Он листал блокнот, многостраничные записи, по-видимому приготовленные для разговора с писателем. Тяжко вздохнув, протянул руку к деревянному стакану, достал толстый синий карандаш и подчеркнул что-то. Развернул папку, перелистал бумаги. Затем, не глядя, потянулся к телефону, трубка откликнулась нежным кошачьим голоском. «Людочка, — сказал Сергей Сергеевич, — дай-ка мне семидесятый…» С карандашом между пальцами он переворачивал листы, перечитывал что-то на обороте. Трубка извинилась. «Ладно», — сказал он. По-видимому, там спрашивали, не надо ли что-нибудь передать. «Я сам позвоню», — сказал Сергей Сергеевич. Он занимался своими делами, однако в том особом пространстве всеобщей взаимосвязи и многозначительности, в котором пребывал гость, ничто из того, что произносилось, не могло быть случайным, ни одна пометка в бумагах не делалась просто так.

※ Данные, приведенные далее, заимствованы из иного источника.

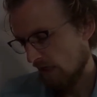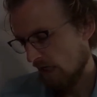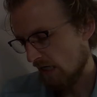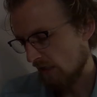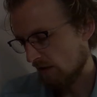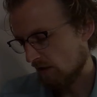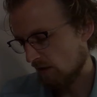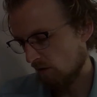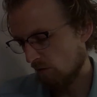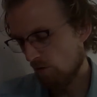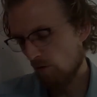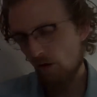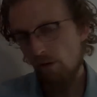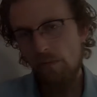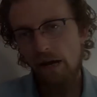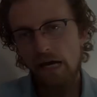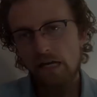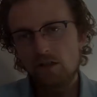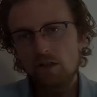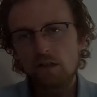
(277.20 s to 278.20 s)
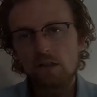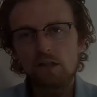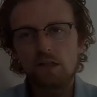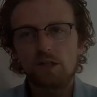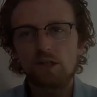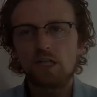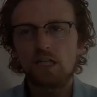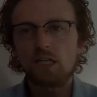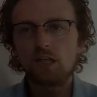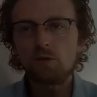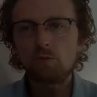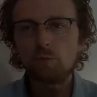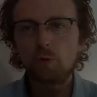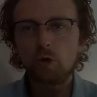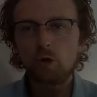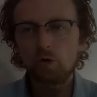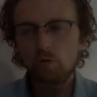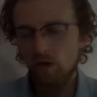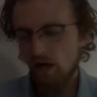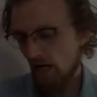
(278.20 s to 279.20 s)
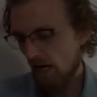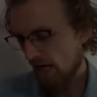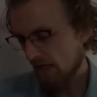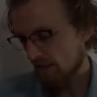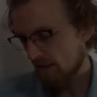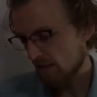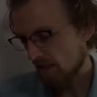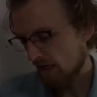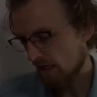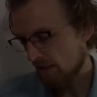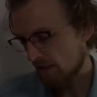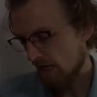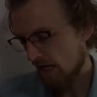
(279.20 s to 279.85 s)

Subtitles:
So we're imagining that the input array has size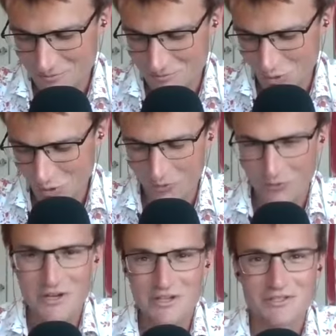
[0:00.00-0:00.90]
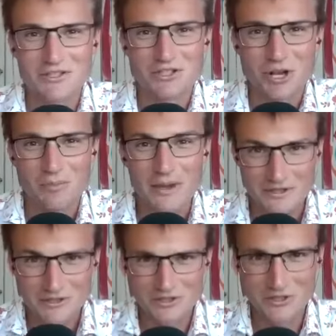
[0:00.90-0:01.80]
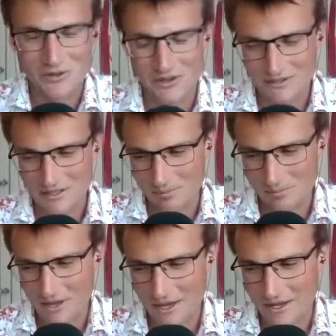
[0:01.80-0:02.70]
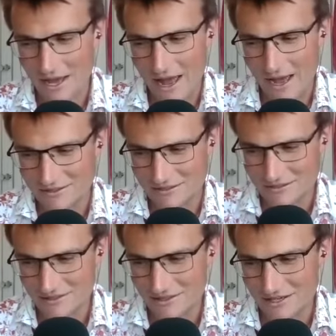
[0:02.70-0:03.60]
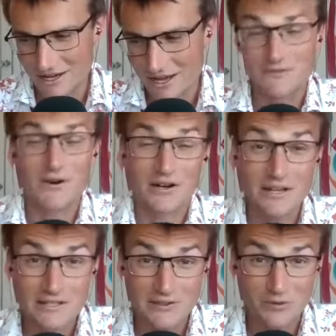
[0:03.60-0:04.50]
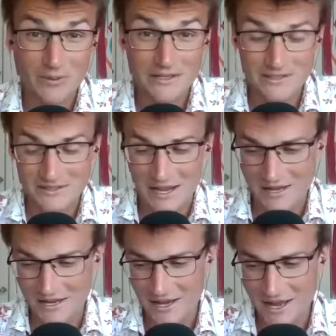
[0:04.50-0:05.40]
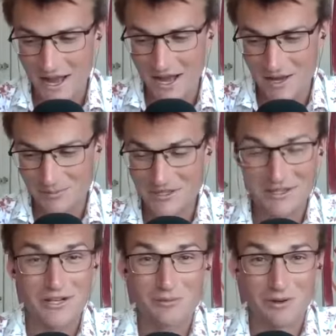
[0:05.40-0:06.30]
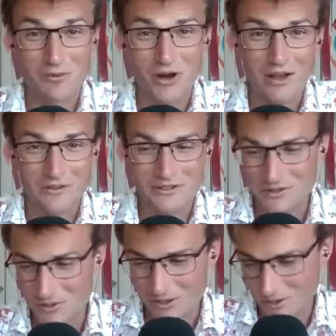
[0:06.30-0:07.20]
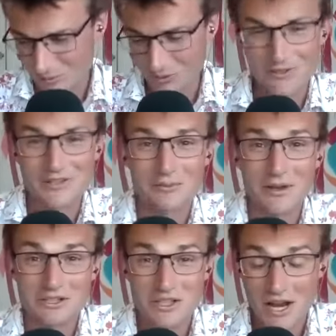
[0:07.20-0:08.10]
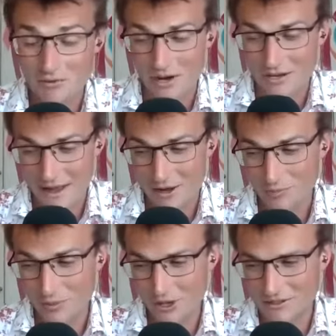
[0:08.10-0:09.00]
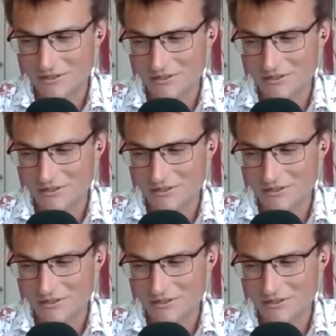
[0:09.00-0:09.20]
more of a reason to jump into doing something. And it's very easy for me to say, uh, particularly when I'm not having to do anything more than sit in my chair right now. But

«Ладно! — сказал меченосец и закрыл папку. — Так о чем бишь?..»
Он взял со стола часы и надел их, это можно было считать знаком того, что беседа окончена; и, поднимаясь, писатель спросил: «Я могу быть свободен?..» — «Можете, — кивнул Сергей Сергеевич. — Надо бы еще протокол оформить, да уж как-нибудь в другой раз… Не сюда, — сказал он, видя, что гость собирается выйти через черный ход, как в прошлый раз. — Можете через контору».
Следовательно, он не придавал особого значения так быстро окончившемуся разговору. Как многие побывавшие в кабинете свиданий, писатель не мог понять, зачем его вообще пригласили. У него сложилось впечатление, что на этот раз уполномоченный имел в виду скорее формальную цель: уточнить анкетные данные, перед тем как отправиться с докладом в высшие инстанции; не зря Сергей Сергеевич был при полном параде. Но Сергей Сергеевич передумал. Писатель уже отворял дерматиновую дверь, как вдруг голос за его спиной произнес: «Минуточку».
«Знаете что, — задумчиво сказал человек с мечом, — а ведь, пожалуй, мы не кончили наш разговор. Вы спешите?» «Нет… не спешу…»
«Может, срочные дела? В таком случае не смею задерживать!»